What is expected. What is needed is an exact copy of the entries, with the pictures excluded.

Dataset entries
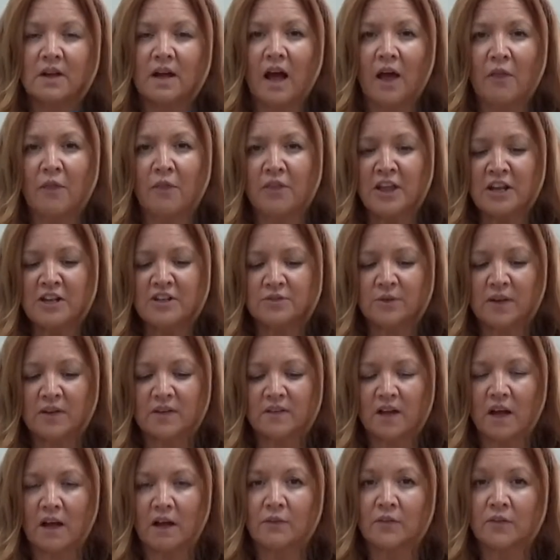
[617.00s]
and think to
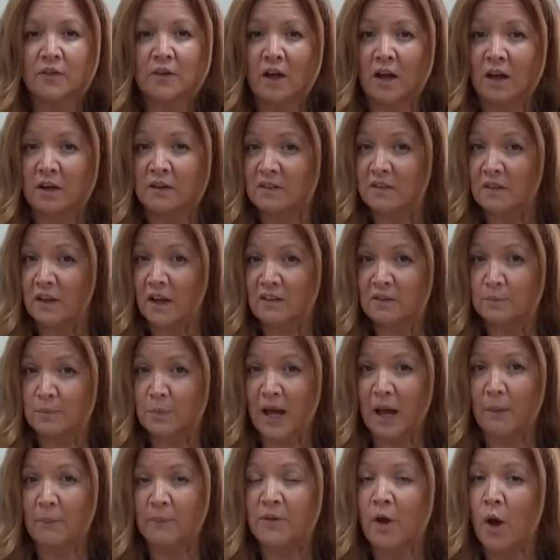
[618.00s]
ourselves and discuss
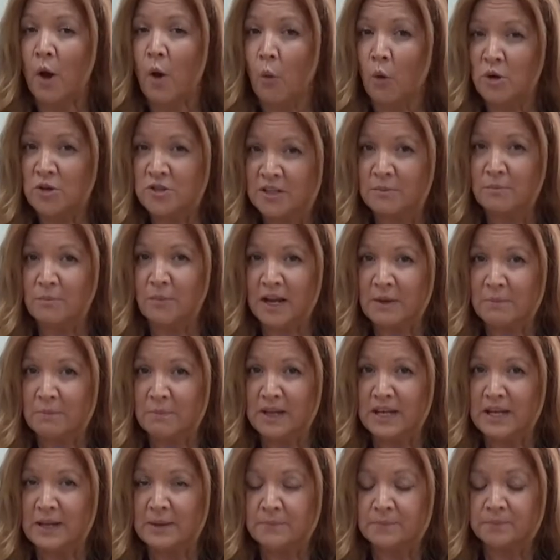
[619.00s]
perhaps what it might
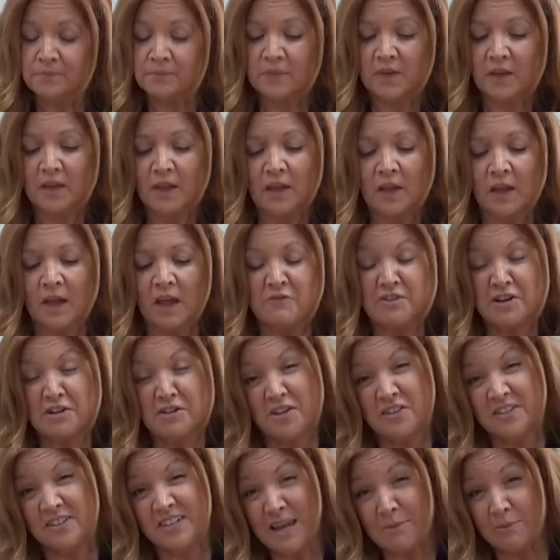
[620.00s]
be. If you
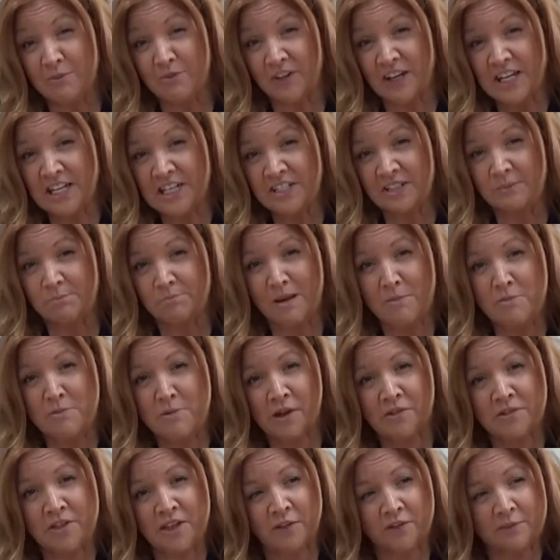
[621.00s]
don't know the name of it, maybe
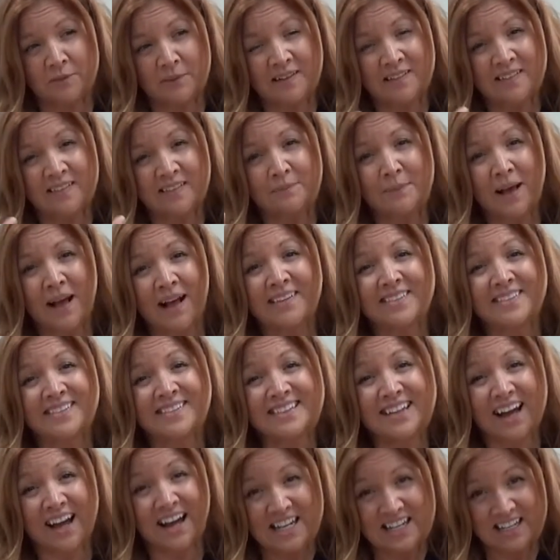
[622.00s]
we could think of something it smells
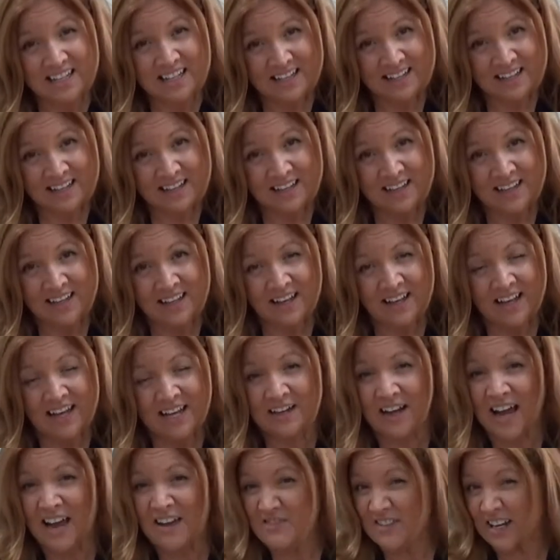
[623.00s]
like
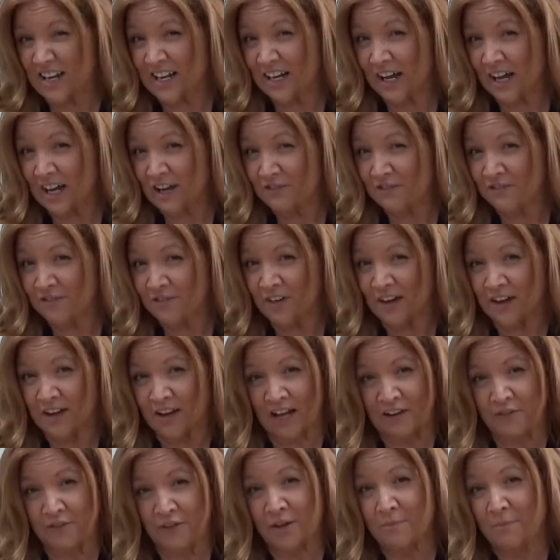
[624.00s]
in our everyday life and
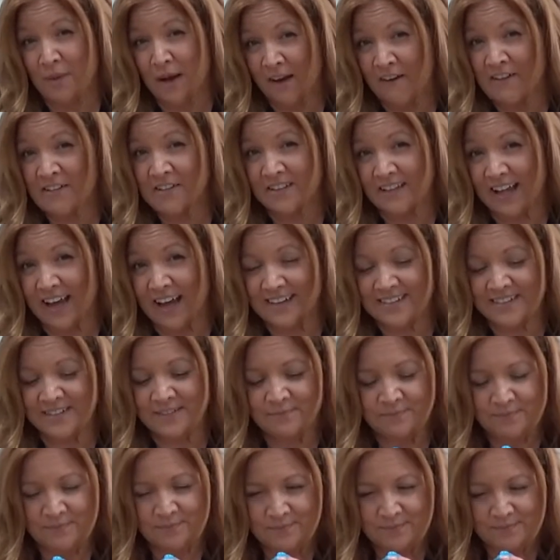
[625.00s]
kind of compare it to that.
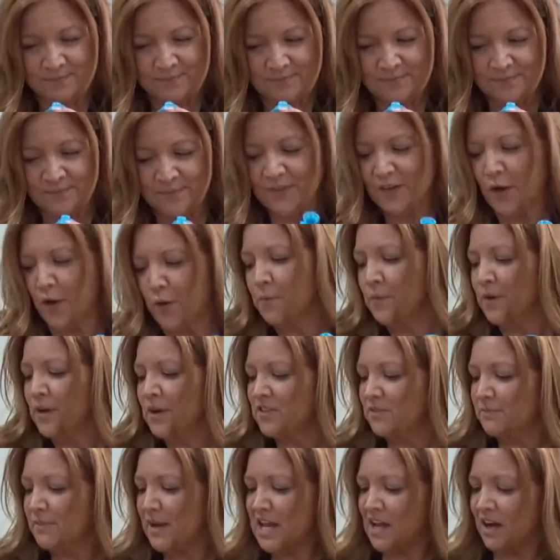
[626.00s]
So
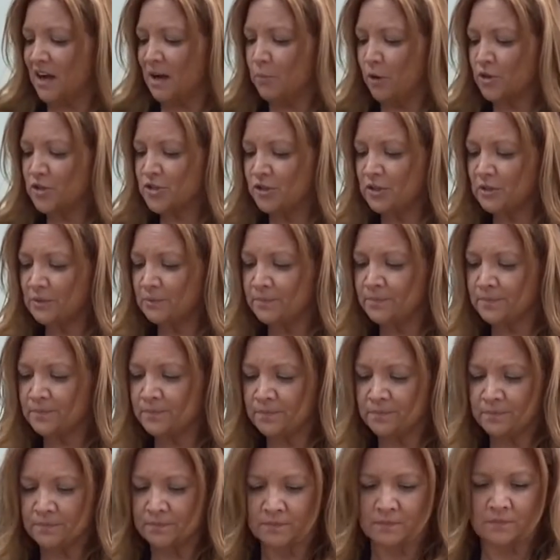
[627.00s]
to make our bottle,
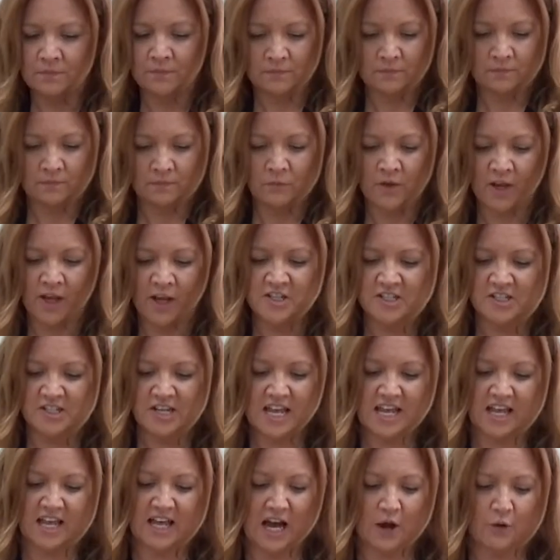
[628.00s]
we're going to
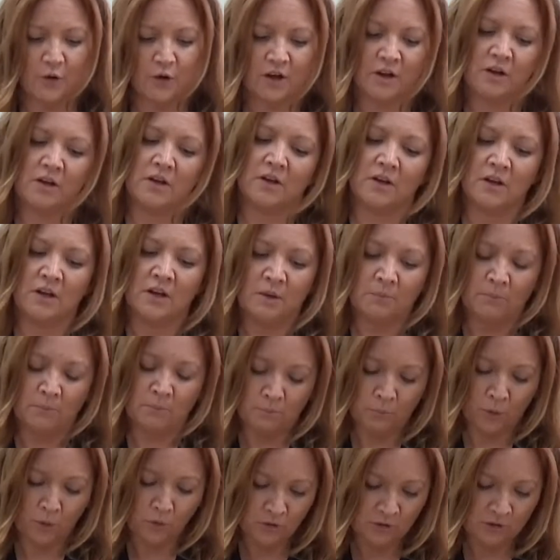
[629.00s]
take our
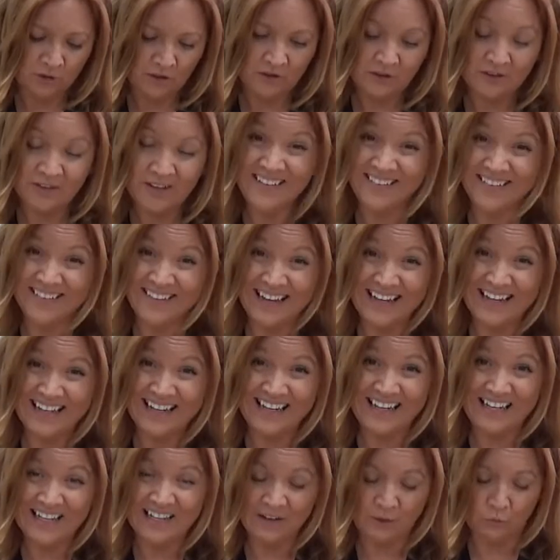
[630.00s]
bottle nice and
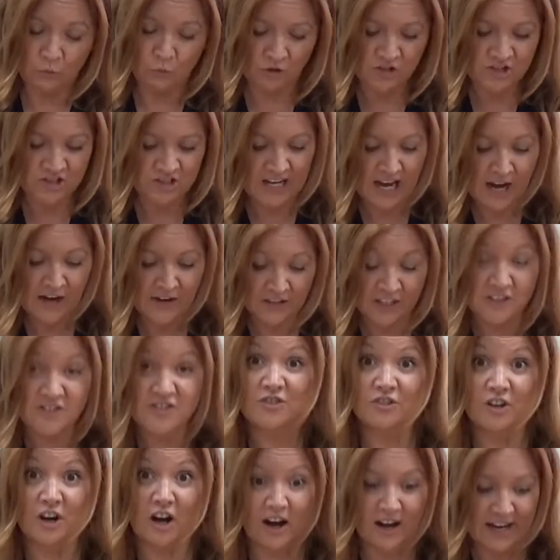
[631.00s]
clean and washed out
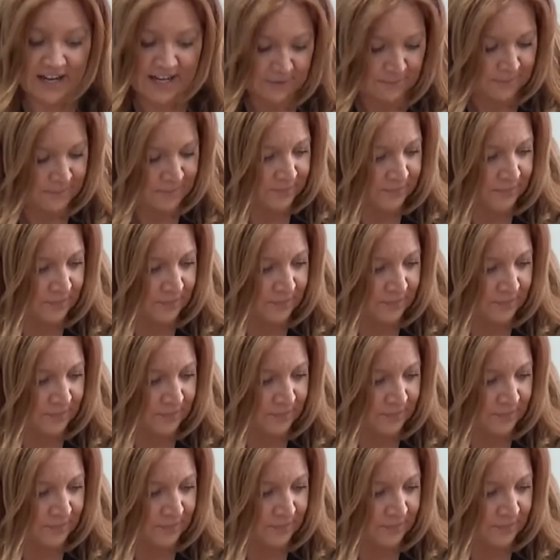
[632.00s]
and dry.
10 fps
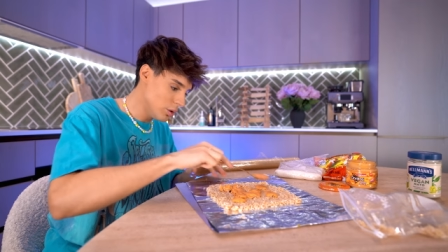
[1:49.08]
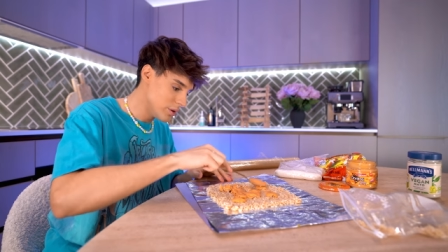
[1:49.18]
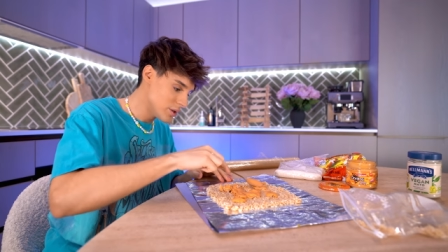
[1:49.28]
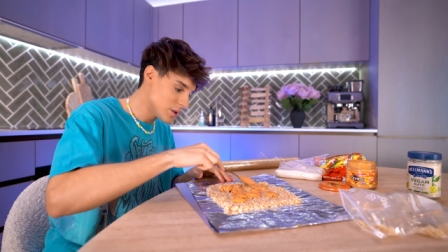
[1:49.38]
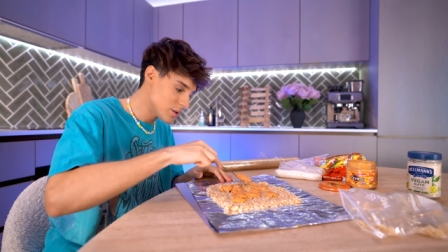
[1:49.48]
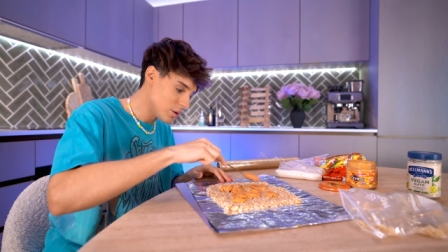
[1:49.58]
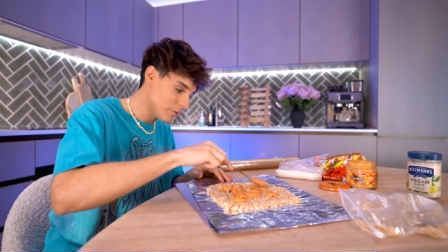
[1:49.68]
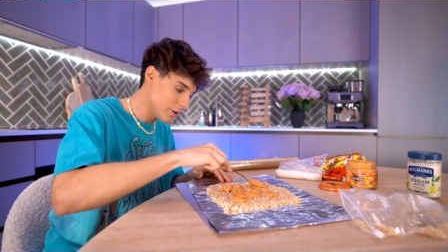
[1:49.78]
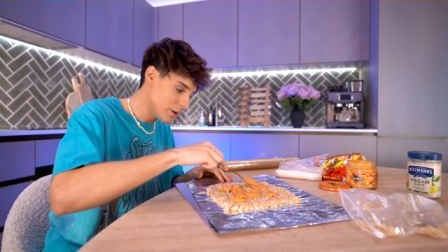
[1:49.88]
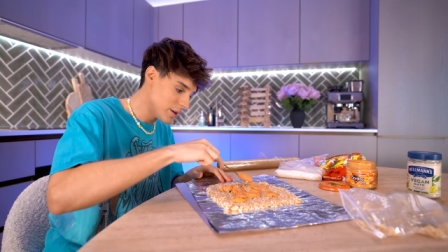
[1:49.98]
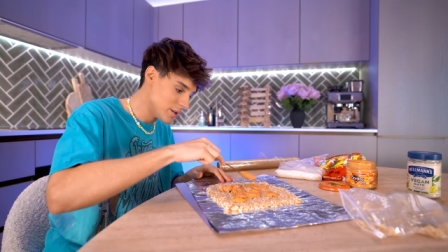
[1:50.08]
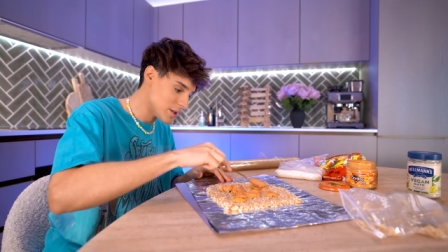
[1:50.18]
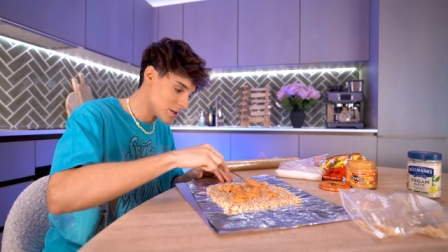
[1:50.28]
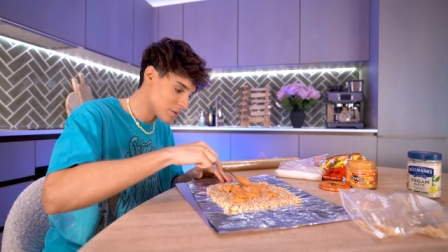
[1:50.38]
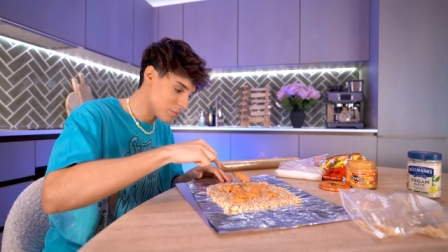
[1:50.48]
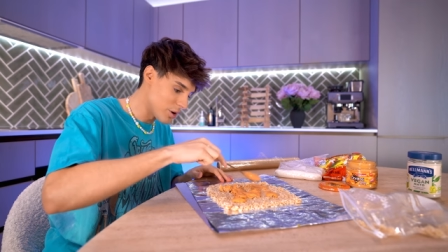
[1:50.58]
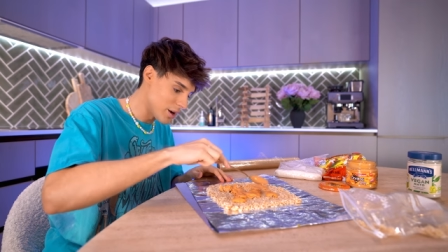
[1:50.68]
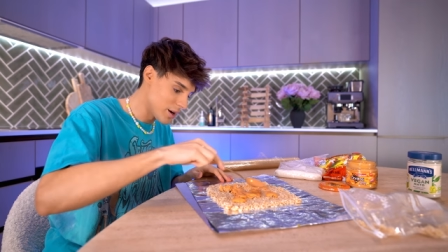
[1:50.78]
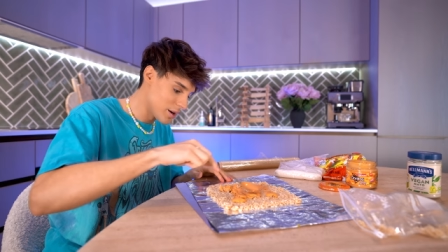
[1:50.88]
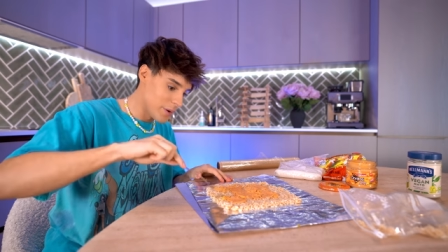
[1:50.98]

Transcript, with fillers: this is not very easy to spread.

Exercise response.
[617.00s]
and think to
[618.00s]
ourselves and discuss
[619.00s]
perhaps what it might
[620.00s]
be. If you
[621.00s]
don't know the name of it, maybe
[622.00s]
we could think of something it smells
[623.00s]
like
[624.00s]
in our everyday life and
[625.00s]
kind of compare it to that.
[626.00s]
So
[627.00s]
to make our bottle,
[628.00s]
we're going to
[629.00s]
take our
[630.00s]
bottle nice and
[631.00s]
clean and washed out
[632.00s]
and dry.
10 fps
[1:49.08]
[1:49.18]
[1:49.28]
[1:49.38]
[1:49.48]
[1:49.58]
[1:49.68]
[1:49.78]
[1:49.88]
[1:49.98]
[1:50.08]
[1:50.18]
[1:50.28]
[1:50.38]
[1:50.48]
[1:50.58]
[1:50.68]
[1:50.78]
[1:50.88]
[1:50.98]

Transcript, with fillers: this is not very easy to spread.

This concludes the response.